United Airlines says it is paying nearly $3 million a month to keep hundreds of employees, including some pilots, who refuse to get vaccinated against COVID-19 on paid leave.
The Chicago-based carrier disclosed in legal documents that it is spending $1.4 million every two weeks in leave benefits on workers who haven't complied with the company's vaccine mandate. Some unvaccinated employees at United are challenging the company's vaccination policy in court.
United was the first major airline to require vaccinations for all employees. The company said 99.7% of its roughly 67,000 employees have complied with the mandate. But 232 workers have not taken the vaccine and now face termination, United CEO Scott Kirby told CBS Mornings earlier this month.
United's legal battle reflects the broader push by employers to get their workers vaccinated against the virus, and the ensuing pushback by some people. Thousands of workers are either quitting or being fired for refusing to take the vaccine. Many such conflicts have taken place quietly and behind closed doors, while others have played out in public, such as the exit ofand Washington State University's decision to for refusing to get vaccinated.

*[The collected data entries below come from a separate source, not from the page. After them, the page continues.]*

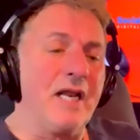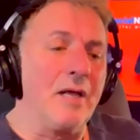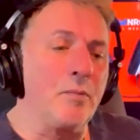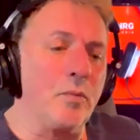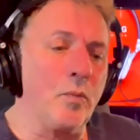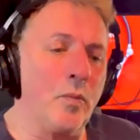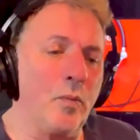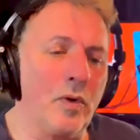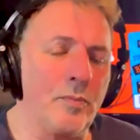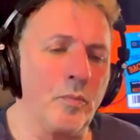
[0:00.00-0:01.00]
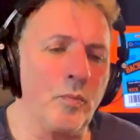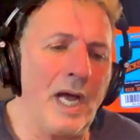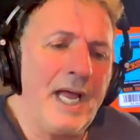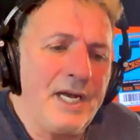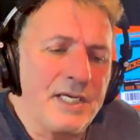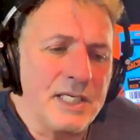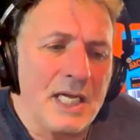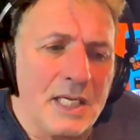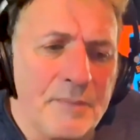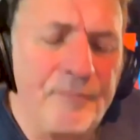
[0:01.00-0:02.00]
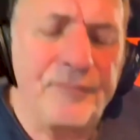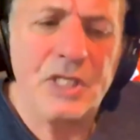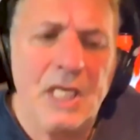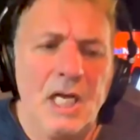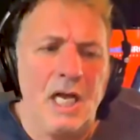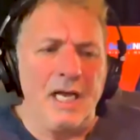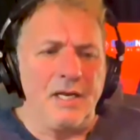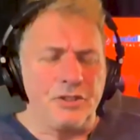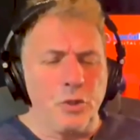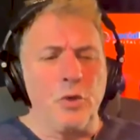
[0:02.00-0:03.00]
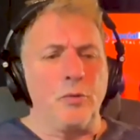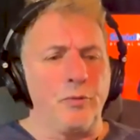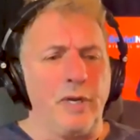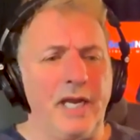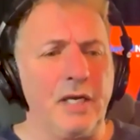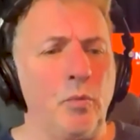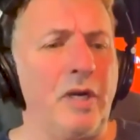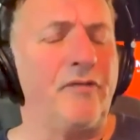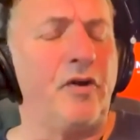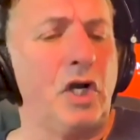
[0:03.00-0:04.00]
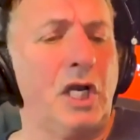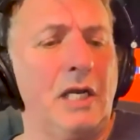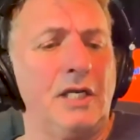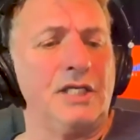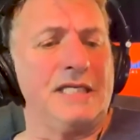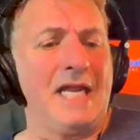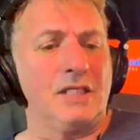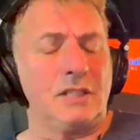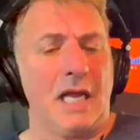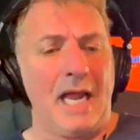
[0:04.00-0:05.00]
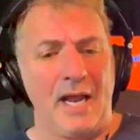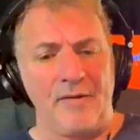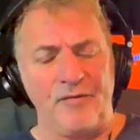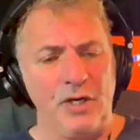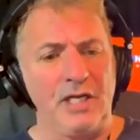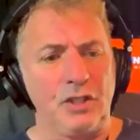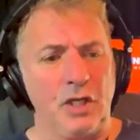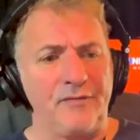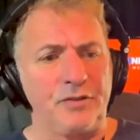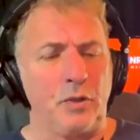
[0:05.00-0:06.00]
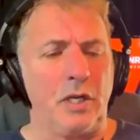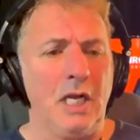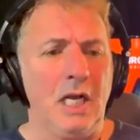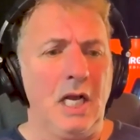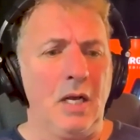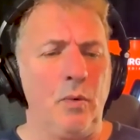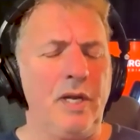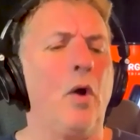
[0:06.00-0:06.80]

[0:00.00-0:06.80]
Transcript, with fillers: I, uh, I had a, uh, I had a tour with Brandy, and one of our dates, I had a few days off. So I, what?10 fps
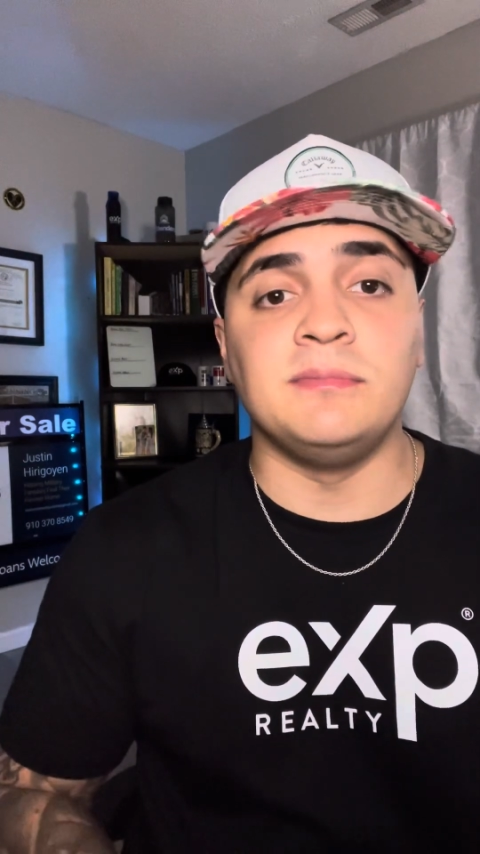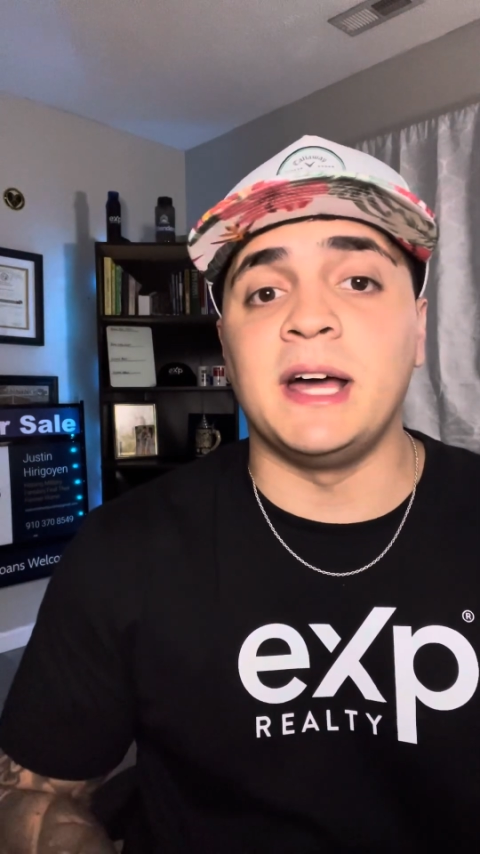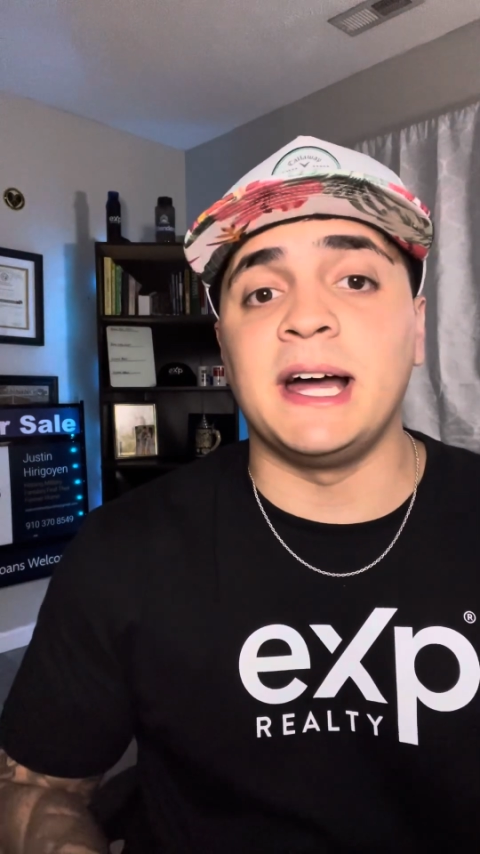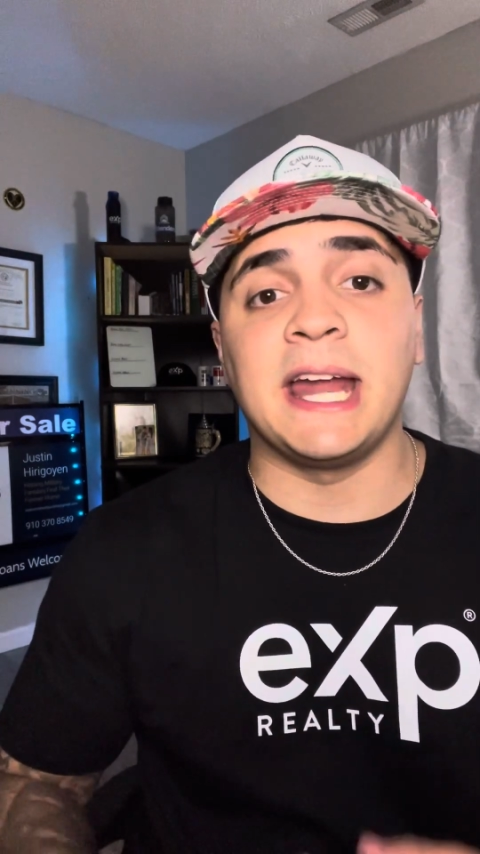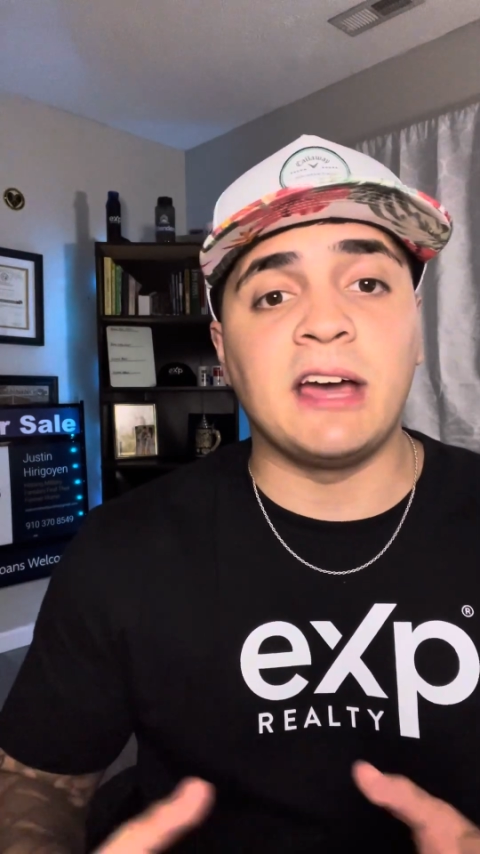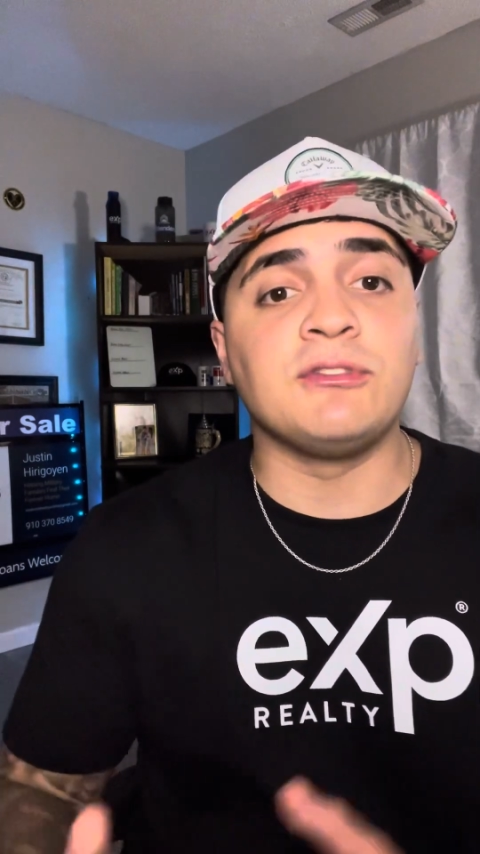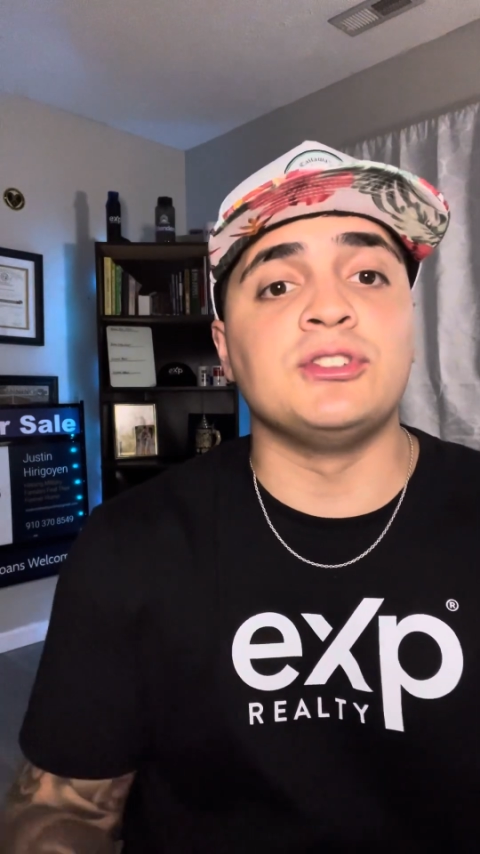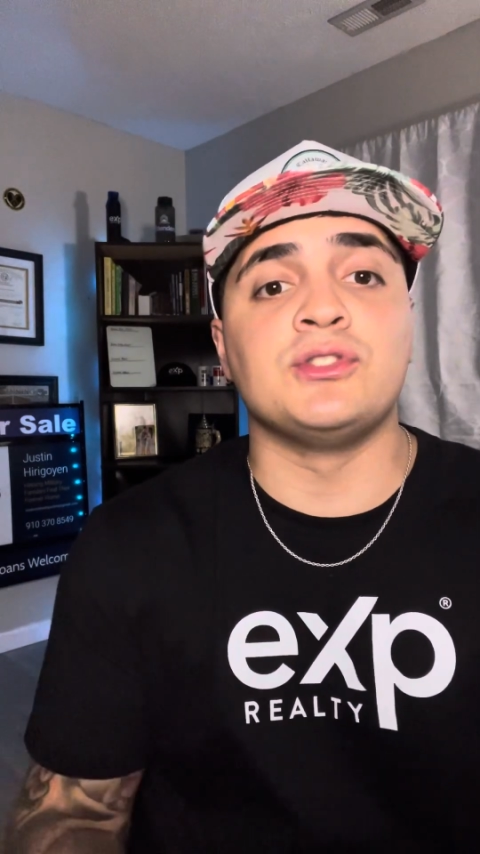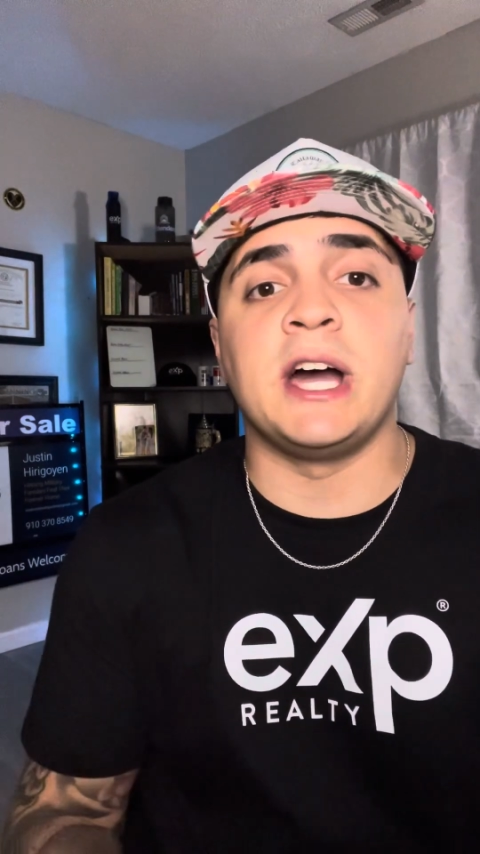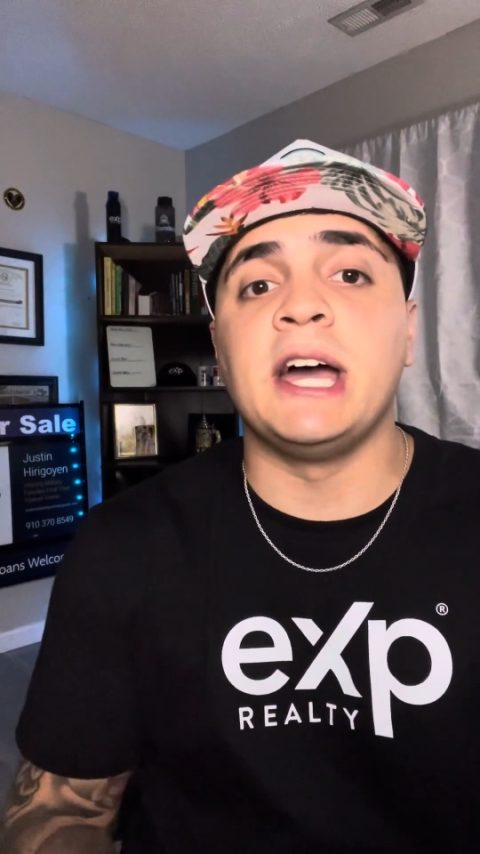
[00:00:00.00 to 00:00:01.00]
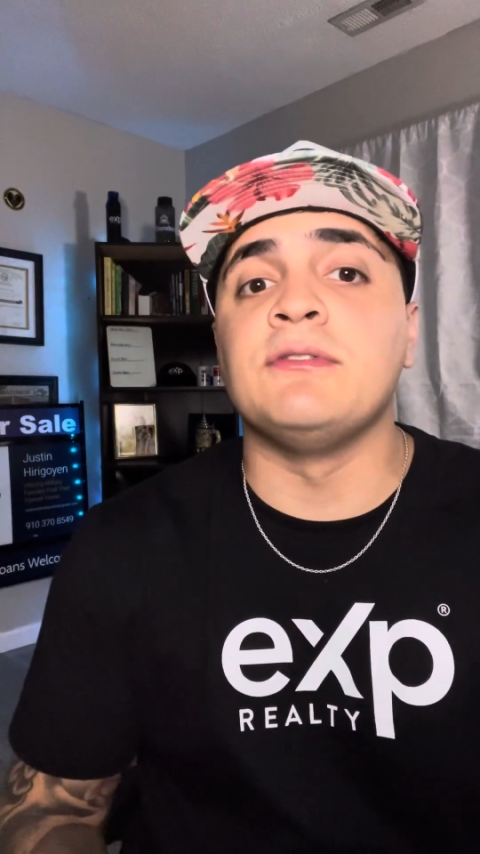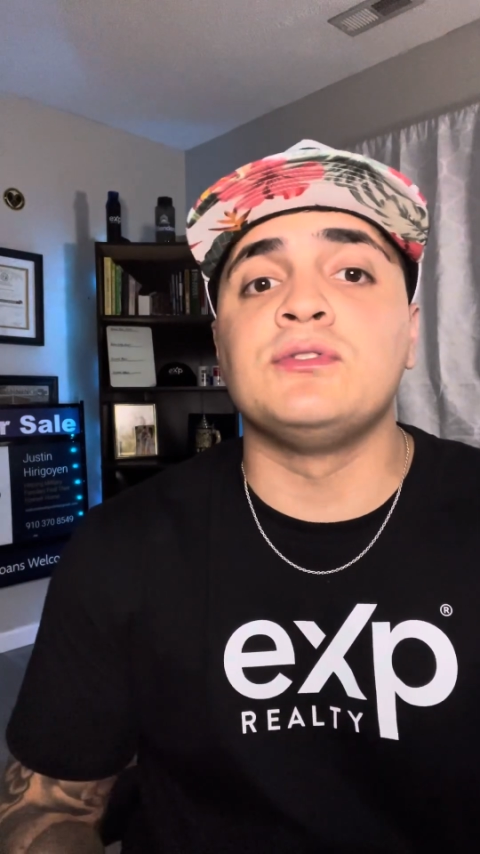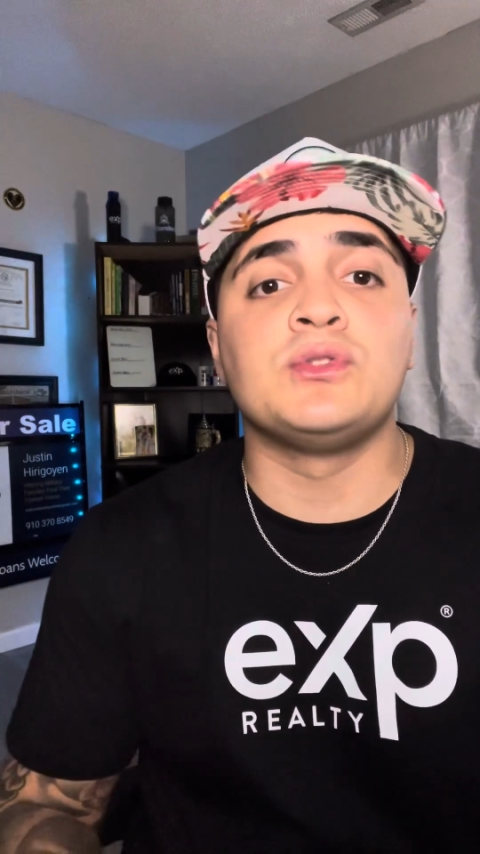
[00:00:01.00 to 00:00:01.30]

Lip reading: not have to driveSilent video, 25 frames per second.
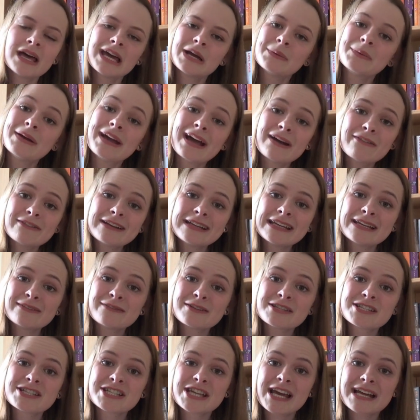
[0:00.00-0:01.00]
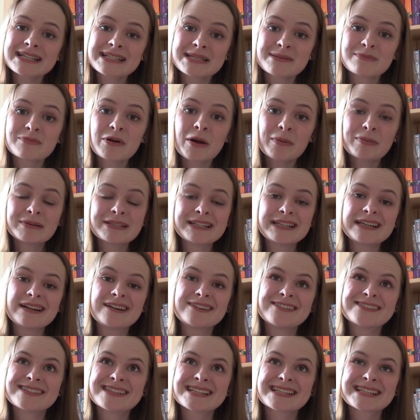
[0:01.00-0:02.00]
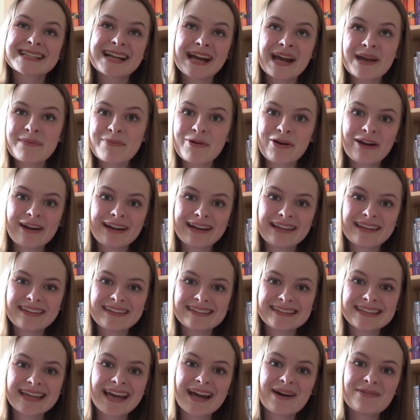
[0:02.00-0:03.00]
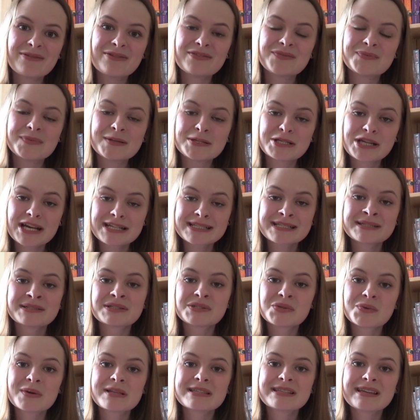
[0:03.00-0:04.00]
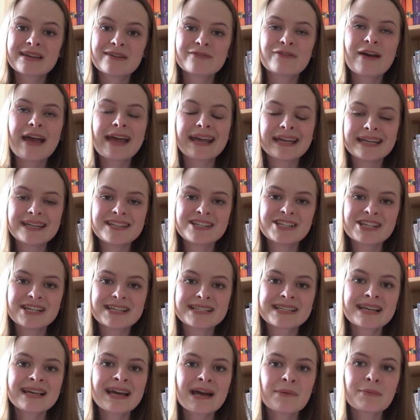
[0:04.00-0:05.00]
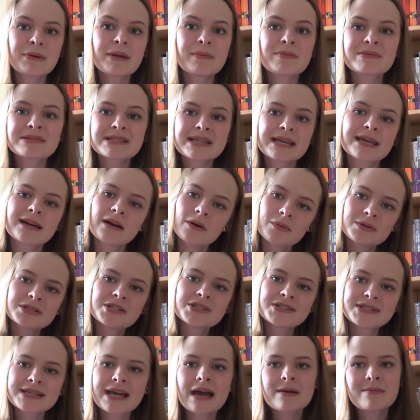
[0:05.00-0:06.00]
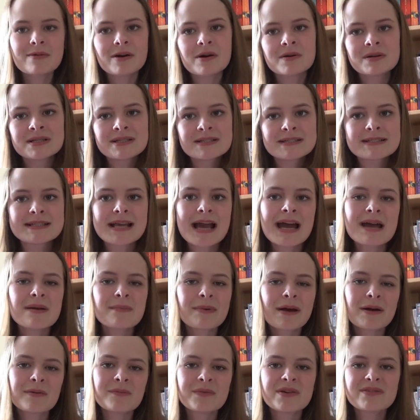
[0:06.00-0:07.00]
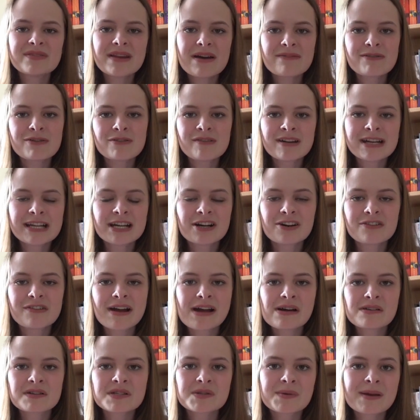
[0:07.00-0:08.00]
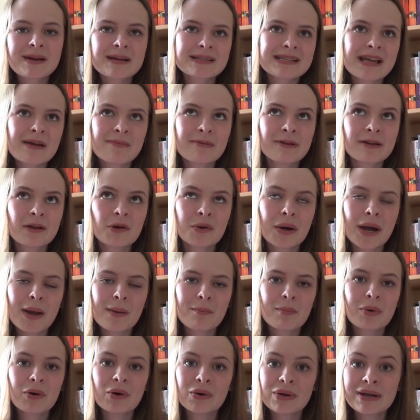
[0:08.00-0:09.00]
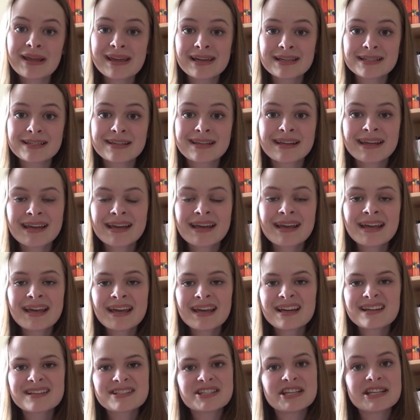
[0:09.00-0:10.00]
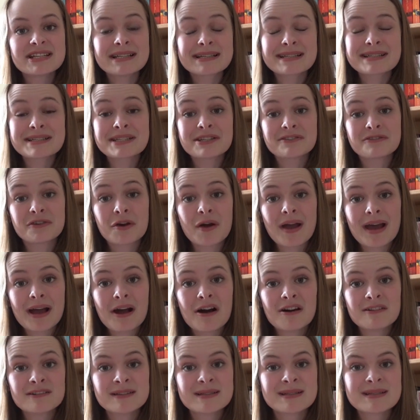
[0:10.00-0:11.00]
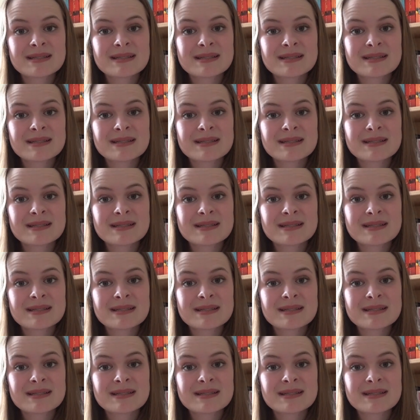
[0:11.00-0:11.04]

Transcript: We haven't even chatted properly on Skype or anything yet. We've been chatting on Twitter for ages. People saying, oh, we'll do Skype, oh, we'll do Skype. And we've never really got around to it because I've been quite poorly and she's had stuff going on.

At United, several unvaccinated employees filed a lawsuit against the company last month and are now collecting extended leave benefits until the matter shakes out in court. In response to the suit, U.S. District Court Judge Mark Pittman of Texas placed a temporary restraining order on United barring it from implementing its vaccine mandate.
At issue are those unvaccinated employees who said they have medical or religious reasons that prevent them from receiving the vaccine. Many airlines allow their employees to opt out of a vaccine mandate, but United does not offer such leeway.
Pittman last week denied United's request to lift the restraining order and extended it to November 8.
Lawyers representing the employees say it's unfair to make those workers choose between the vaccination or keeping their job. The lawsuit is about "the fact is that some people have sincere religious objections to the COVID-19 vaccine, and the Civil Rights Act of 1964 requires employers to respect and accommodate those beliefs," attorney Mark Paoletta said in a statement last month.